[Records excerpted from a collection]
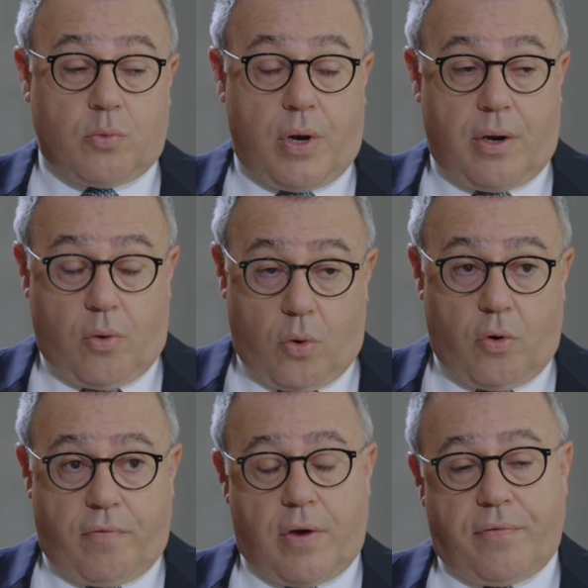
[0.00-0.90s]
where all
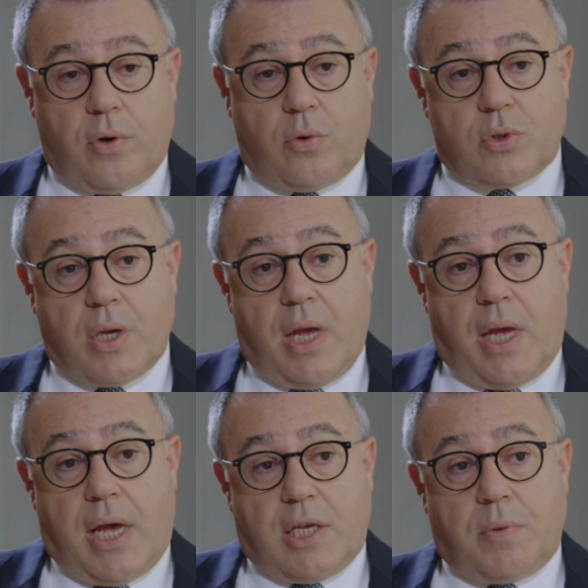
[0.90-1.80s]
of our focus
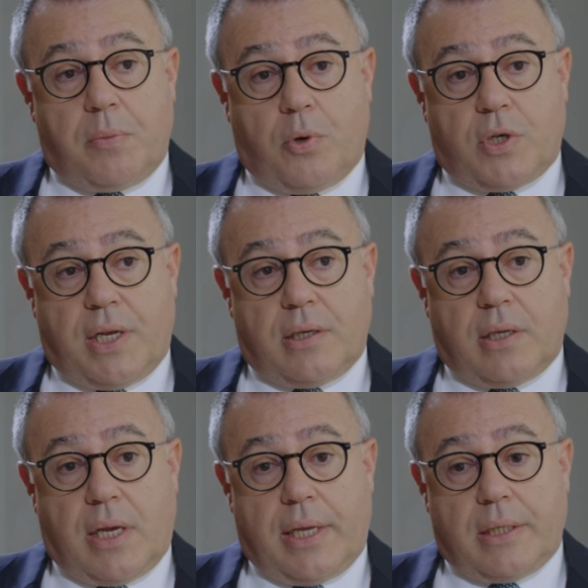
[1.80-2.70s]
has been put in.
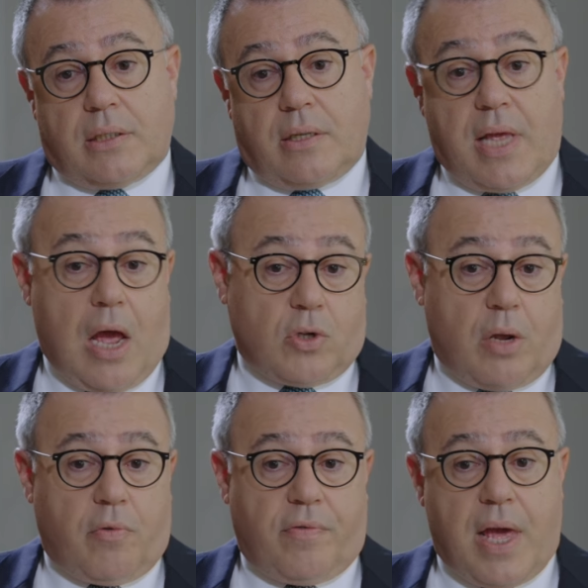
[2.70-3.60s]
And the
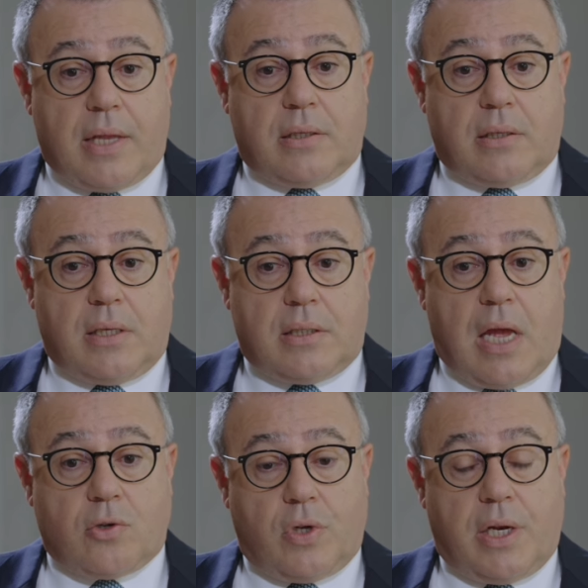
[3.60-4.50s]
outcome of that is
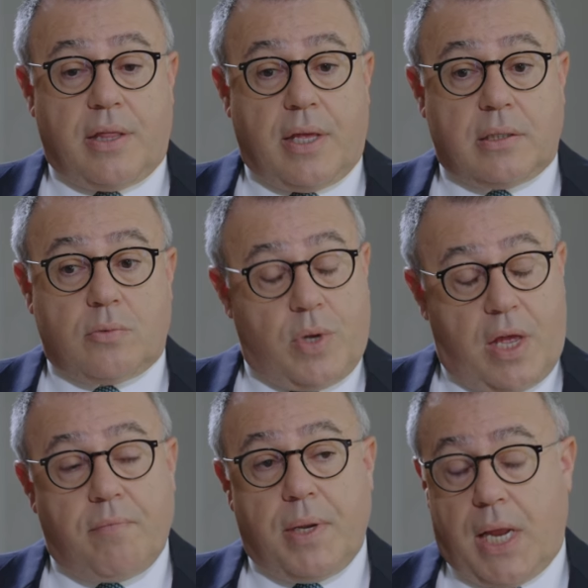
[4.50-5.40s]
actually that we have been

> [Problem to solve]: Each entry should be output word for word, with no pictures carried over.

> [Result of the task]:
[0.00-0.90s]
where all
[0.90-1.80s]
of our focus
[1.80-2.70s]
has been put in.
[2.70-3.60s]
And the
[3.60-4.50s]
outcome of that is
[4.50-5.40s]
actually that we have been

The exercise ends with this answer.